İsmail CİNGÖZ

İsmail CİNGÖZ

[email protected]

ORTADOĞU'DA YENİ SÜREÇ

11 Mayıs 2021 - 22:18

ORTADOĞU’DA YENİ SÜREÇ

Mısır’ın seçilmiş ilk Cumhurbaşkanı Muhammed Mursi yönetiminin ilk yılı dolmadan “yönetimin giderek otoriterleştiği, laik kesime ve hukukun üstünlüğüne aldırmaksızın İslamcı politikalar uygulandığı” iddialarıyla başlayan halk olaylarının giderek şiddetlenmesi üzerine, 3 Temmuz 2013 tarihinde Genelkurmay Başkanı Abdülfettah el Sisi komutasında askeri darbe yapılmıştı. Türkiye, Mısır’da yaşanan bu gelişmeye en sert tepkiyi gösteren ülke olarak öne çıkmış ve iki ülke arasındaki diplomatik ilişkiler maslahatgüzar seviyesine düşürülmüştü. Bu süreçte devam eden Arap Baharı olaylarının da etkisiyle Ortadoğu’da yeni ittifakların kurulduğu, olan ittifaklara yeni katılımlar yaşandığı, safların yeniden belirlendiği bir dönem yaşanmıştı.
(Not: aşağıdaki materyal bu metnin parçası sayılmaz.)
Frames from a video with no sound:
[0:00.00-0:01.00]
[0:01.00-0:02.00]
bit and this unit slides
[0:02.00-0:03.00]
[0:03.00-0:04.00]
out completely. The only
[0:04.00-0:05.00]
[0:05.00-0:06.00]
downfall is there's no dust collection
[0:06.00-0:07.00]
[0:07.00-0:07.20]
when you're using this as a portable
Türkiye-Mısır ilişkileri birçok dalgalanmalar silsilesinden geçmiş olmakla birlikte Mısır’ın 18 Şubat 2021 tarihinde, Doğu Akdeniz’de 18 Numaralı parsel alanı için açtığı ihale sahasını belirlerken Türkiye’nin 13 Kasım 2019 tarihinde Bileşmiş Milletler’e bildirdiği kıta sahanlığını dikkate alarak hareket etmesiyle başlayan olumlu gelişmeler, karşılıklı diyalog hamleleriyle devam etmiştir. Esasında Mısır’ın beklenmedik bir zamanda Türkiye’nin tezlerini kabul edici hamle yapması, birçok kesimle birlikte muhakkak ki en başta Yunanistan’ı şaşırtmıştır. Zira Mısır’ın bu hamlesi, bölge üzerine stratejik planı olan bölgesel ve küresel güçleri tedirgin etmiştir.
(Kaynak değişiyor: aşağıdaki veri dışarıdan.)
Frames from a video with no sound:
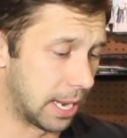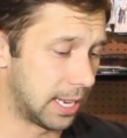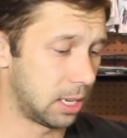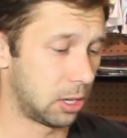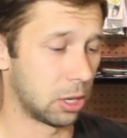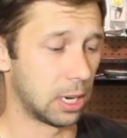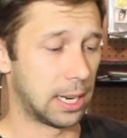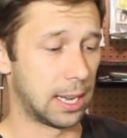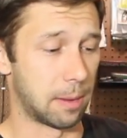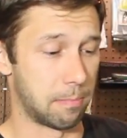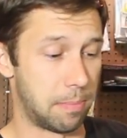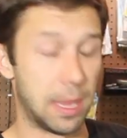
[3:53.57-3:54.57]
bite. You're gonna
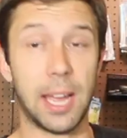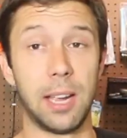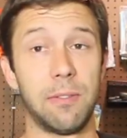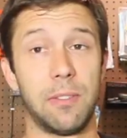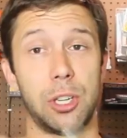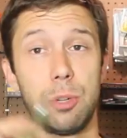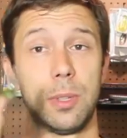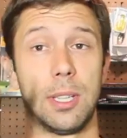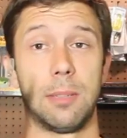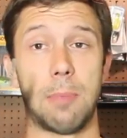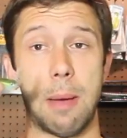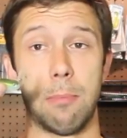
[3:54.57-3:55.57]
get a big fish with
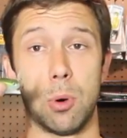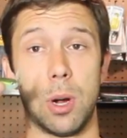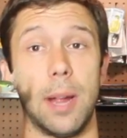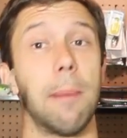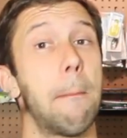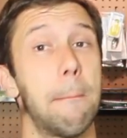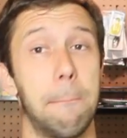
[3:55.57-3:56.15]
this bad boy.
Türkiye-Mısır dostluk ilişkilerinin olumlu yönde evrilmeye başlamasının devamı niteliğinde görüşmelere kısa sürede başladığı görülmüştür. Zira 8 yılı bulan gergin ikili ilişkilerde gözle görülür derecede yaşanan olumlu gelişmeler nihayetinde istikşafi görüşmeler düzeyinde devam etmiştir. 5-6 Mayıs 2021 tarihlerinde Kahire’de, Türkiye Dışişleri Bakan Yardımcısı Büyükelçi Sedat Önal ile Mısır Dışişleri Bakan Yardımcısı Büyükelçi Hamdi Sanad Loza başkanlıklarında gerçekleşmiştir. Heyetler arasında yapılan görüşmelerde, ikili ilişkilerle birlikte; Libya, Suriye ve Irak'taki durumlar başta olmak üzere bölgesel konuların da ele alındığı, görüşmeler sonrası yapılan açıklamalarda yer almıştır. Zira Doğu Akdeniz ve bölgesel sahalarda da normalleşmenin hedeflendiği anlamına gelen bu açıklama, bölgesel güvenliğin tesis edilebilmesi açsından önemlidir.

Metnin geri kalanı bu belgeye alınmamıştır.